(Collected data entries)
● ● ● ● ●
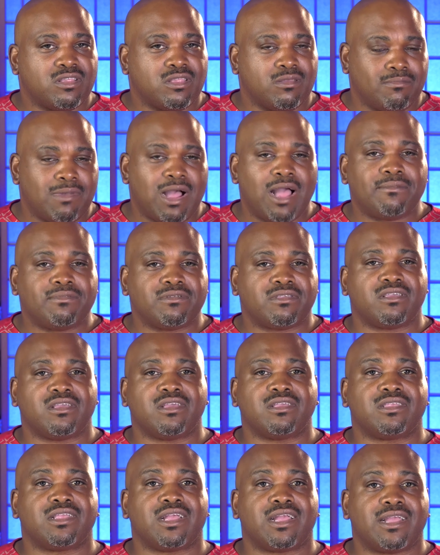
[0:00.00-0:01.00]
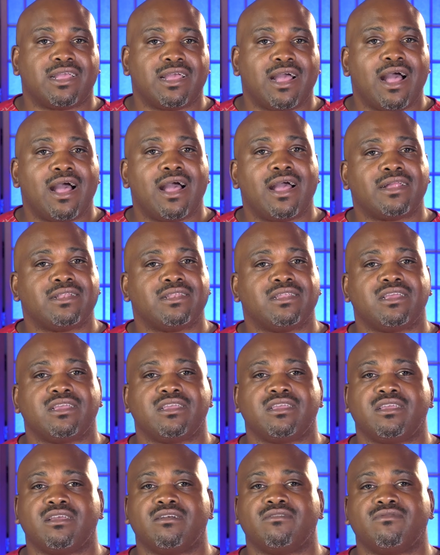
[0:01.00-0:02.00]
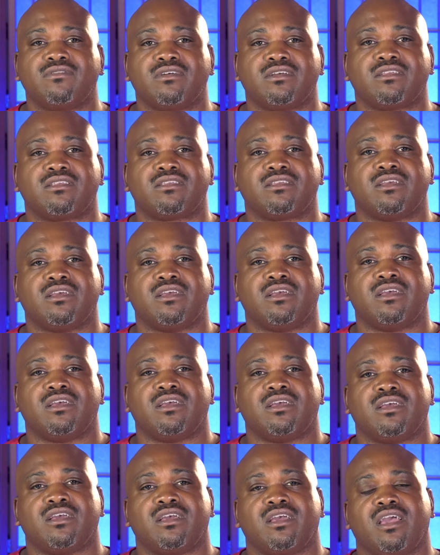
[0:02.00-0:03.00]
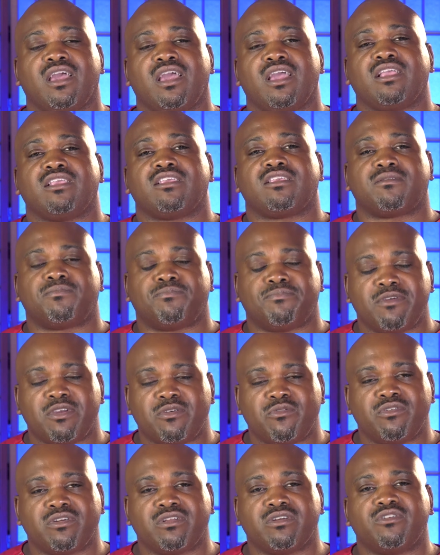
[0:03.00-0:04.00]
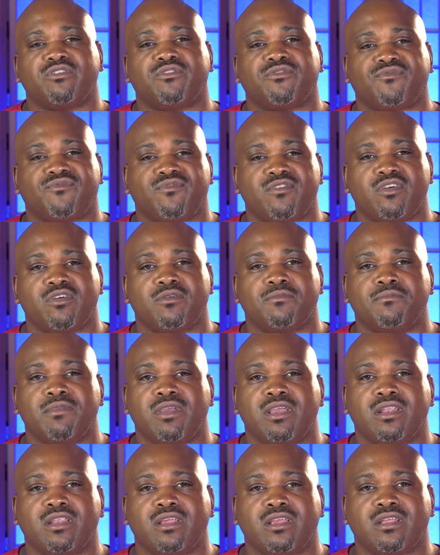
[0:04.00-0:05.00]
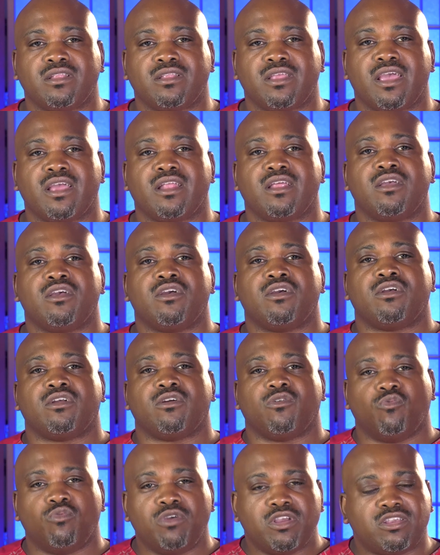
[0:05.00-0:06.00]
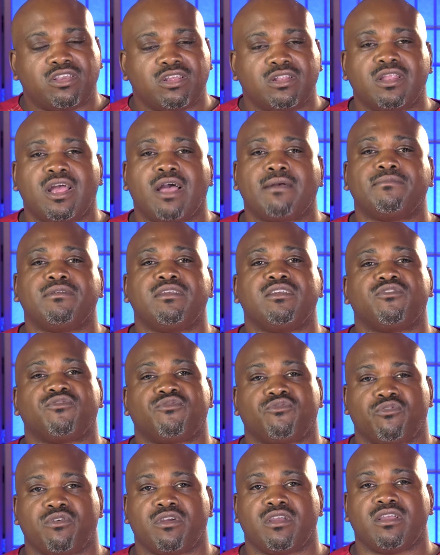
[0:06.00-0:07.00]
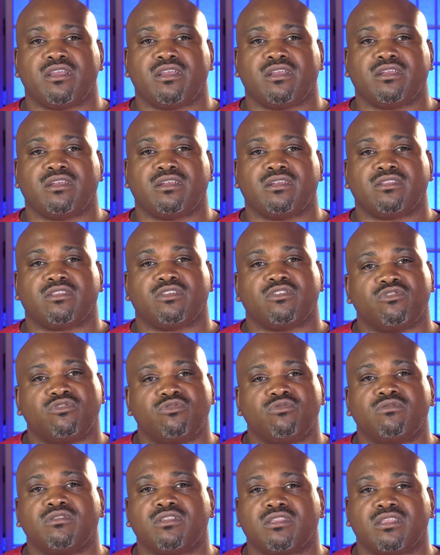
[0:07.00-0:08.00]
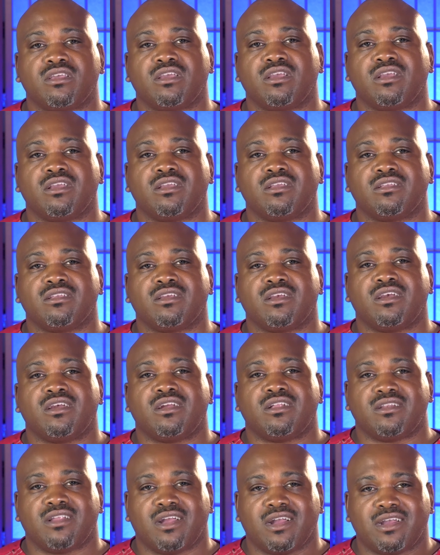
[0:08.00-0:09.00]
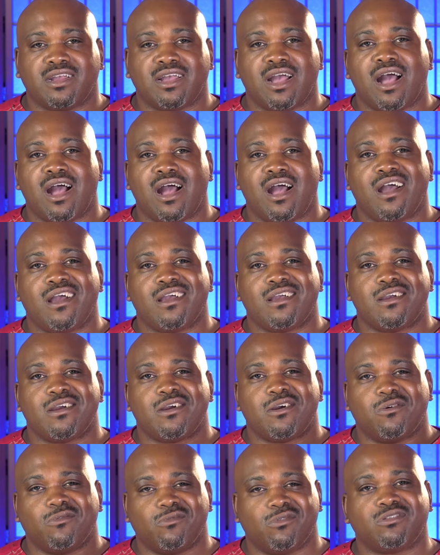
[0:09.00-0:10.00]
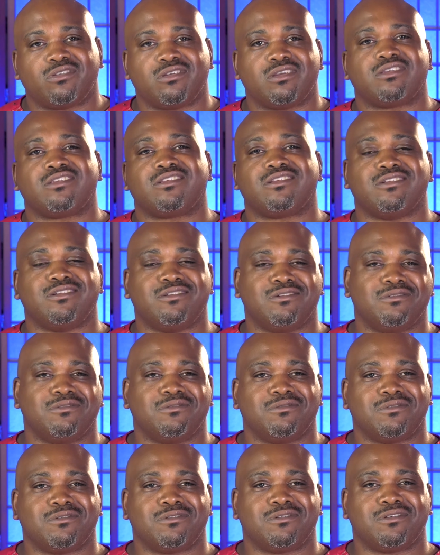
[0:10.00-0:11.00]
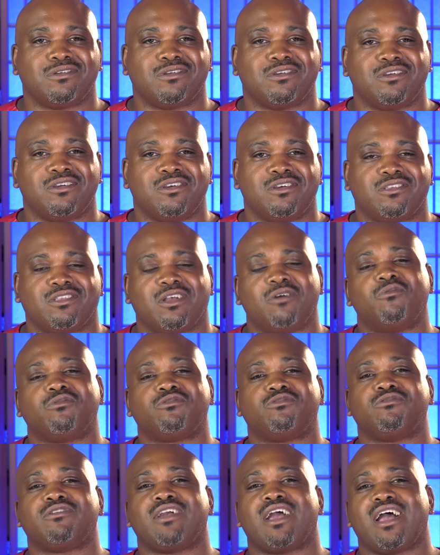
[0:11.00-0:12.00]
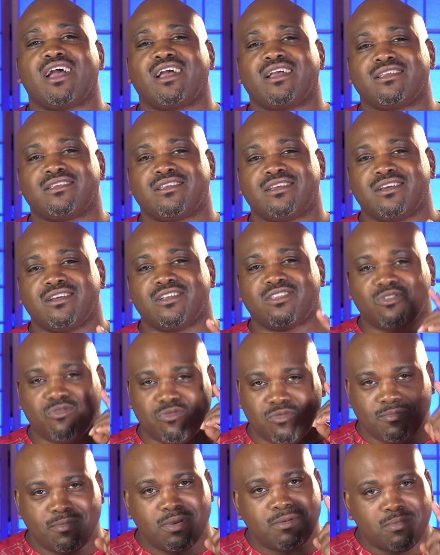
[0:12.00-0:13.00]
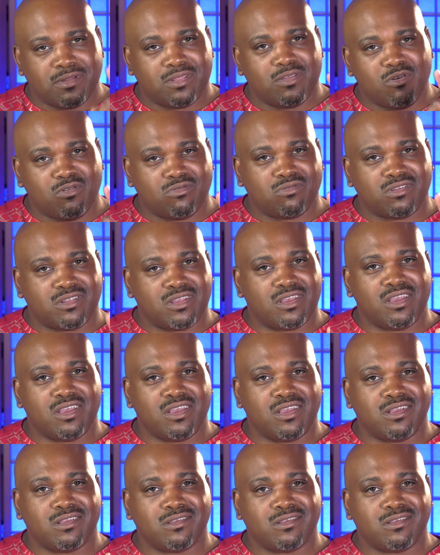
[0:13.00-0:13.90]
The Bible says that God didn't give us a spirit of fear, meaning that we should not be afraid to do the thing God wants us to do. So I want you guys to remember those things.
● ● ● ● ●
* Task prompt:
An exact retyping of the entries, without images, is the required answer.

* Finished exercise:
[0:00.00-0:01.00]
[0:01.00-0:02.00]
[0:02.00-0:03.00]
[0:03.00-0:04.00]
[0:04.00-0:05.00]
[0:05.00-0:06.00]
[0:06.00-0:07.00]
[0:07.00-0:08.00]
[0:08.00-0:09.00]
[0:09.00-0:10.00]
[0:10.00-0:11.00]
[0:11.00-0:12.00]
[0:12.00-0:13.00]
[0:13.00-0:13.90]
The Bible says that God didn't give us a spirit of fear, meaning that we should not be afraid to do the thing God wants us to do. So I want you guys to remember those things.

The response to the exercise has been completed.